Stored data:
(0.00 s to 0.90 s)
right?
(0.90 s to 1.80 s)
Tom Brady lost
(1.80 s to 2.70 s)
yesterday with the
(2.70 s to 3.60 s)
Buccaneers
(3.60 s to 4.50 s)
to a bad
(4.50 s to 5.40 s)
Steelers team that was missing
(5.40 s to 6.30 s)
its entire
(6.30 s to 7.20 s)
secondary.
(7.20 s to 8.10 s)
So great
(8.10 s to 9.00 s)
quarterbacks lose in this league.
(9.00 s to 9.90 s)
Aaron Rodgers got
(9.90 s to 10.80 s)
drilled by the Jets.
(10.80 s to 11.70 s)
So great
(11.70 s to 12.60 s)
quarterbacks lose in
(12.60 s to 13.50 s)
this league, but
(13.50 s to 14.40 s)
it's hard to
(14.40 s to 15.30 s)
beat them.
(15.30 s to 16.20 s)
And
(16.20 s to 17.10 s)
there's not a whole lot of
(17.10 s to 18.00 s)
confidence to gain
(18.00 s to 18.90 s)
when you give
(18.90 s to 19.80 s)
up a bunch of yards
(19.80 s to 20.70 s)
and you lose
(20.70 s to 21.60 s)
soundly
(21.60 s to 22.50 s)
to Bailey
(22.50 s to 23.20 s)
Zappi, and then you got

...

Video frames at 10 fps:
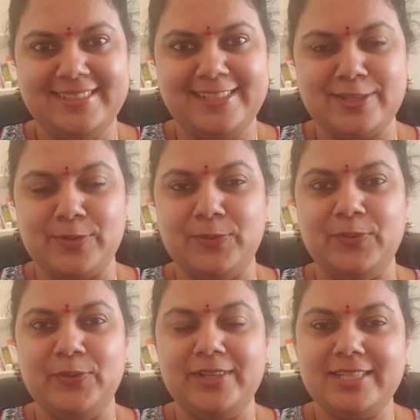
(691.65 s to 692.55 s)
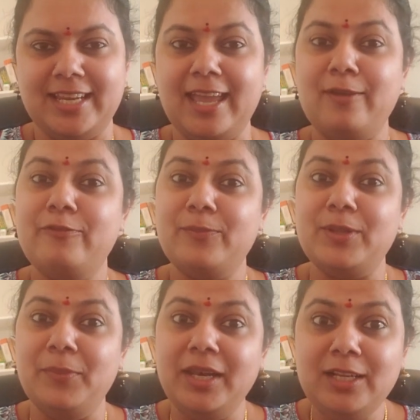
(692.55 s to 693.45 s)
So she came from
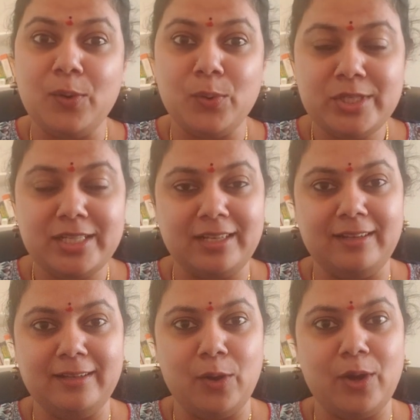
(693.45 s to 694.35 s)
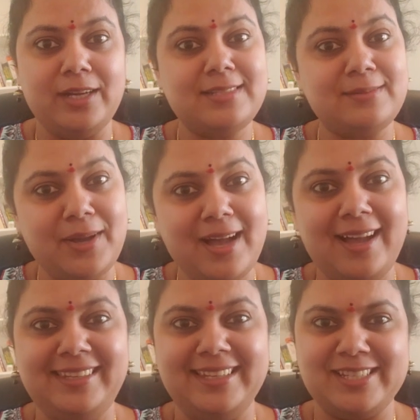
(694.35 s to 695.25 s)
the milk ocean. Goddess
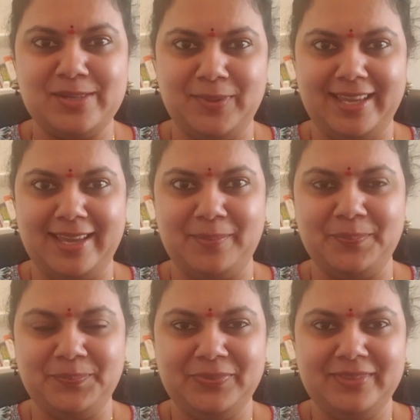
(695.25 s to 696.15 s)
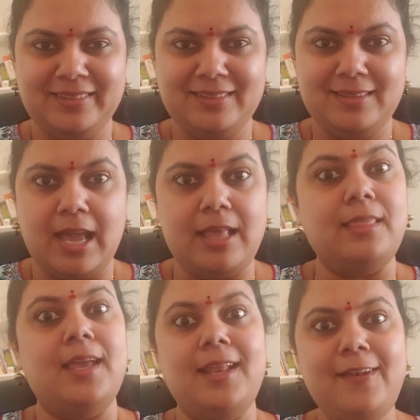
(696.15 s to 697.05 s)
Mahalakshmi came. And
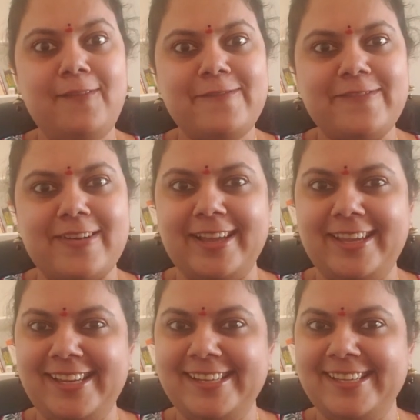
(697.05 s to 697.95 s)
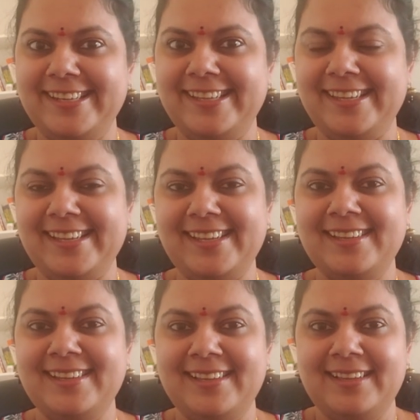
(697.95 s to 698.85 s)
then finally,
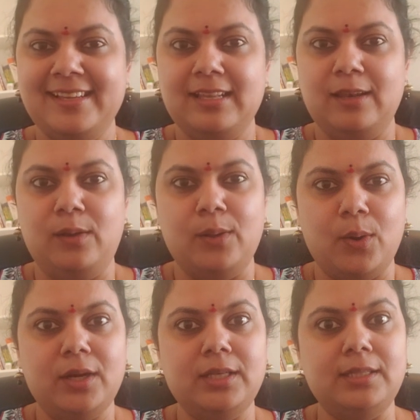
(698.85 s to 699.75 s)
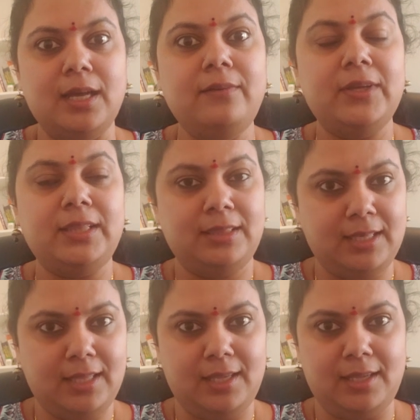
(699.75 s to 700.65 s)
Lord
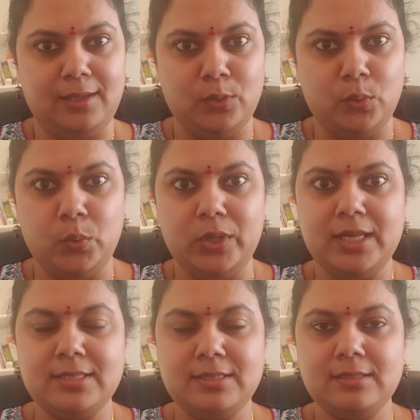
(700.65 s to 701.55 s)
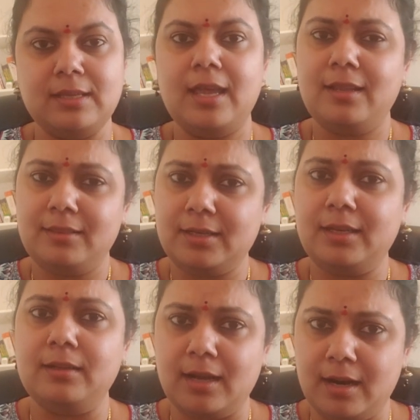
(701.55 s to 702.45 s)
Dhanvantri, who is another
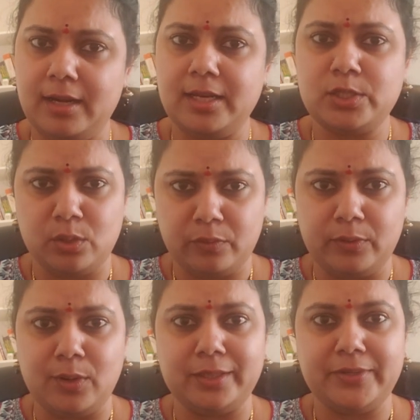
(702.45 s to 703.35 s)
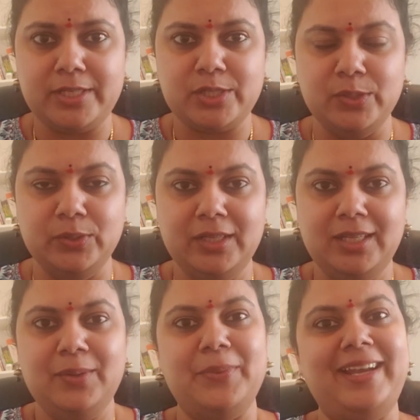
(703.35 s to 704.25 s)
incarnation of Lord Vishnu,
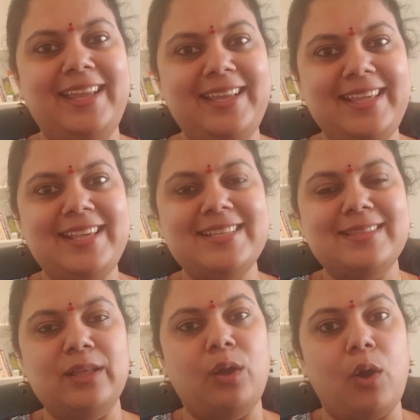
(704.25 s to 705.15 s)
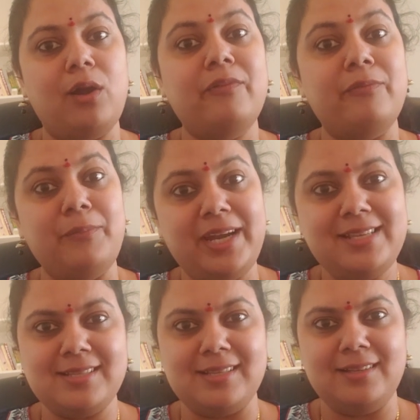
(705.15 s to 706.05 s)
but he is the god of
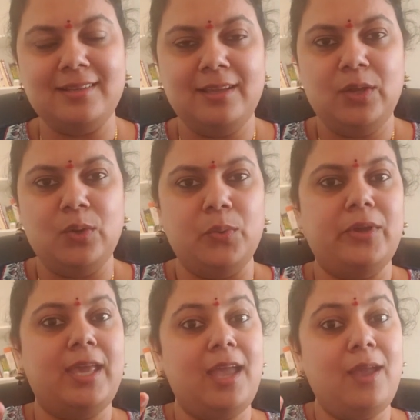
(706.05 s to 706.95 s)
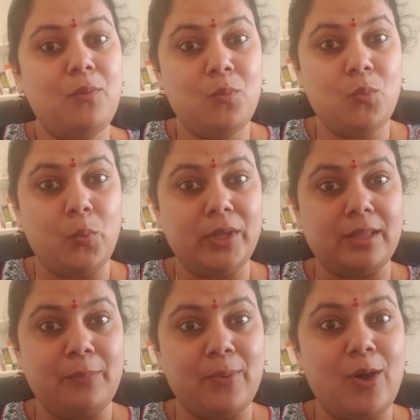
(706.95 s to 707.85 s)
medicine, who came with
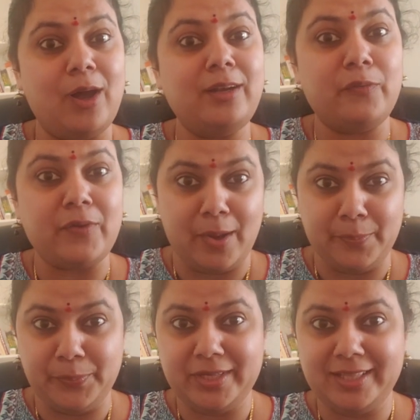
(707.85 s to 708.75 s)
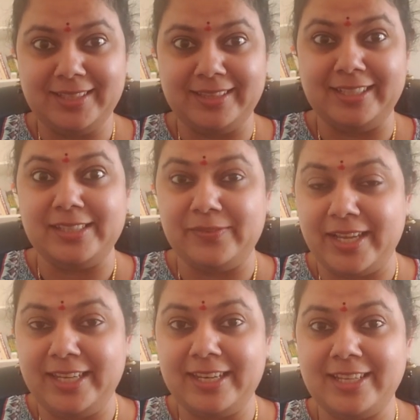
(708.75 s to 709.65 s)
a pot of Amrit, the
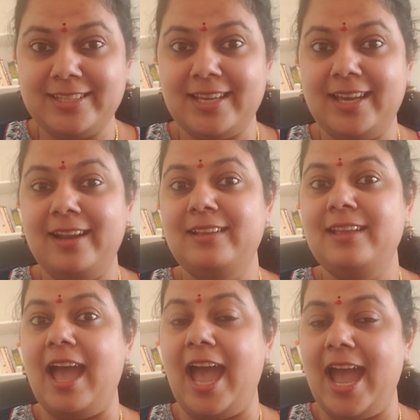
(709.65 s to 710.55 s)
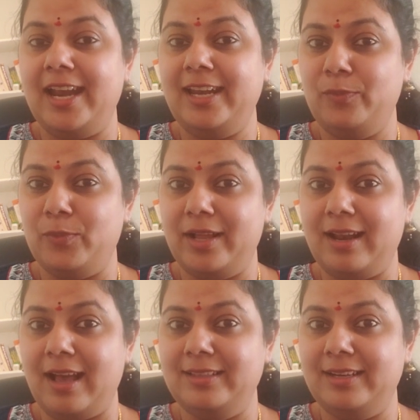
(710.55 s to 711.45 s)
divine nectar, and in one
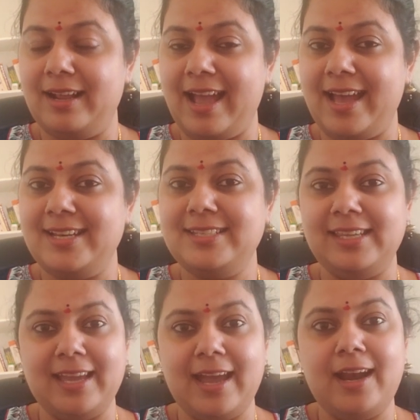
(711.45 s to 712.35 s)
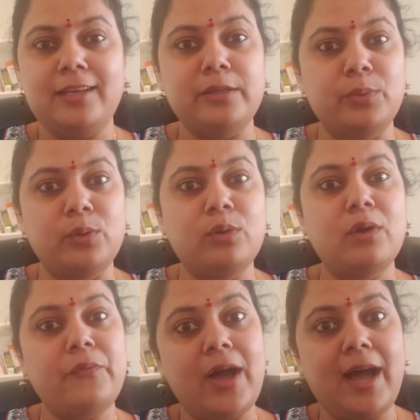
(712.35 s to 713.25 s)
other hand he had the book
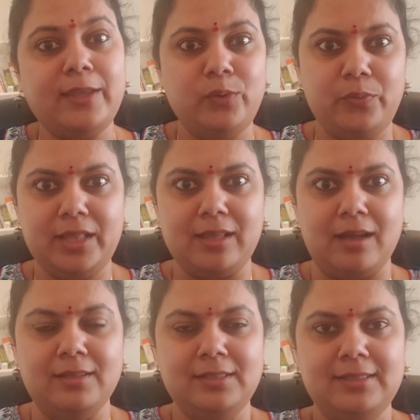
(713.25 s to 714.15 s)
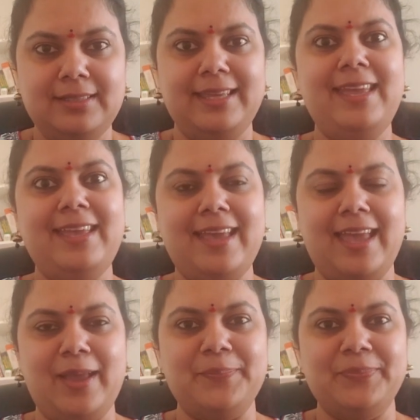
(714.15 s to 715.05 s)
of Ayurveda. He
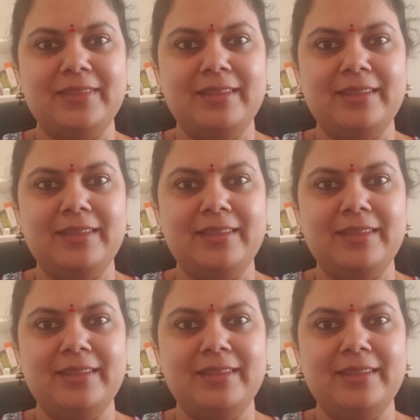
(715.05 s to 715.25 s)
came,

**EXERCISE DESCRIPTION**
Out of the records above, please copy exactly the lines from the line with "(698.85 s to 699.75 s)" up to and including the line with "(709.65 s to 710.55 s)", minus the pictures.

**RESPONSE**
(698.85 s to 699.75 s)
(699.75 s to 700.65 s)
Lord
(700.65 s to 701.55 s)
(701.55 s to 702.45 s)
Dhanvantri, who is another
(702.45 s to 703.35 s)
(703.35 s to 704.25 s)
incarnation of Lord Vishnu,
(704.25 s to 705.15 s)
(705.15 s to 706.05 s)
but he is the god of
(706.05 s to 706.95 s)
(706.95 s to 707.85 s)
medicine, who came with
(707.85 s to 708.75 s)
(708.75 s to 709.65 s)
a pot of Amrit, the
(709.65 s to 710.55 s)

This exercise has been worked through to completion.